Waiting for Justice, Sister named her son Junaid
Baby Junaid, all of nine months, clung to his mother’s leg as she wiped off tears from her face. “He looks like his uncle Junaid… just skinnier. He was my favourite brother, so I decided to name my son after him,” said Rabiya, seated inside her parents’ house in Faridabad’s Khandavalli village.
The baby was born three months after his uncle — 15-year-old Junaid Khan — was stabbed to death in a Mathura-bound train by a group of men who allegedly “used communal slurs against him” on June 22 last year. He was returning home after Eid shopping in Delhi.
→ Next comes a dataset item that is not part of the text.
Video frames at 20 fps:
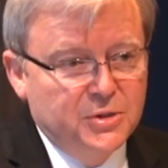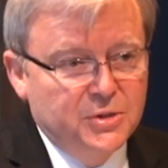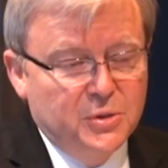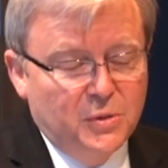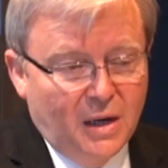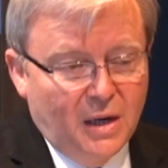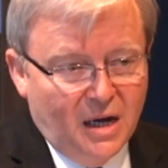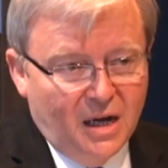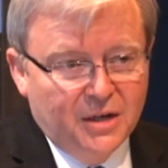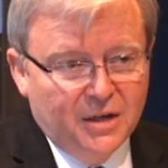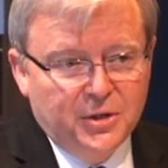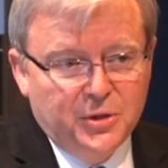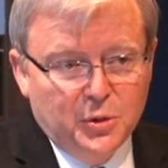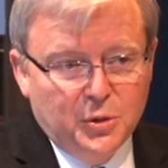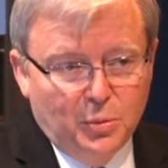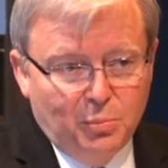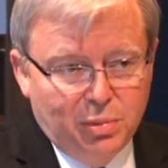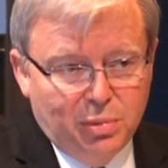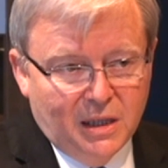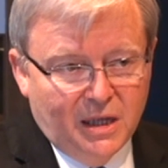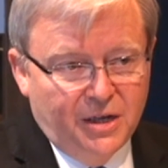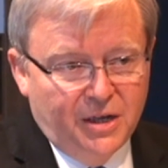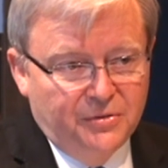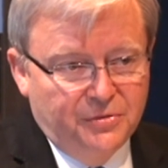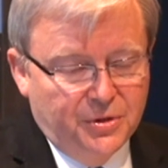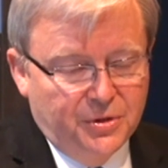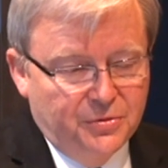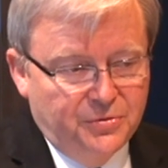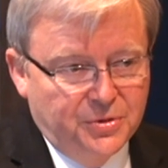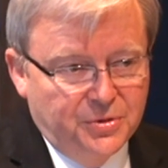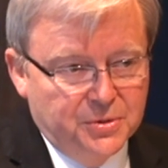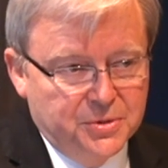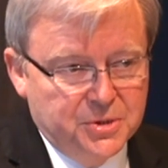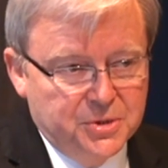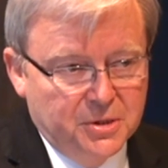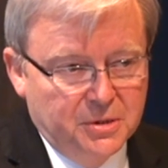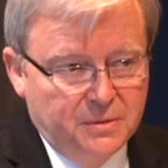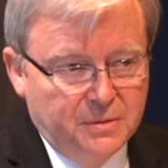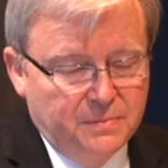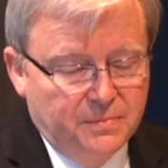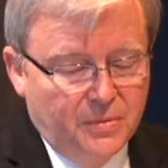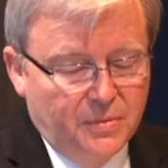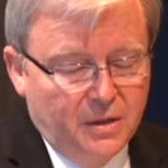to argue your plan for the future.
A year later, sorrow and gloom haven’t left the Khan household. Junaid’s mother Saira has taken to the bed in grief; father Jalaluddin has lost 25 kilos; brother Shakir, who was also attacked by the group, is still unable to lift one arm; and brothers Faisal, Adil, Hashim and Qasim refuse to take the local train in which the 15-year-old was killed.
“We are losing faith in the institutions everyday. Barring one accused, everyone else is out on bail. We are scared because my children Shakir and Hashim are key eyewitnesses,” said Jalaluddin.
Two police officers have been stationed outside the family’s home since last year. Still, every time a family member steps out of the village, Jalaluddin gets restless. “I’ve told my children and grandchildren to only travel by the Metro, to not talk to anyone or get in a fight. I call them every 30 minutes. I fear that what happened to Junaid will happen again,” he said.
From her bed, Saira mumbles her dead son’s name. “A few days before Eid this year, I fell sick… I can’t eat, I sleep all day, and I only think of Junaid. Last year, he died just before Eid. I can never celebrate again,” she said. Last November, village sarpanch Nishar Ahmed had approached Junaid’s kin “to agree to an out-of-court settlement with the accused, so that the villages can maintain peace and brotherhood”. The family had refused the offer — money and land. On the proposal, Ahmed said, “I only did my job as the sarpanch…there is no pressure on the family to settle”.
While a similar sense of gloom hangs in the air in the bylanes of the village, Ahmed reassured that “normalcy has resumed…it is peaceful. We are taking the local train, moving around freely, without fear”. Inside the Khan household, two Junaids live — one is a baby who makes his grandmother smile once a day; and the other, his namesake, who has left behind a stack of books, an unworn new kurta, and grief.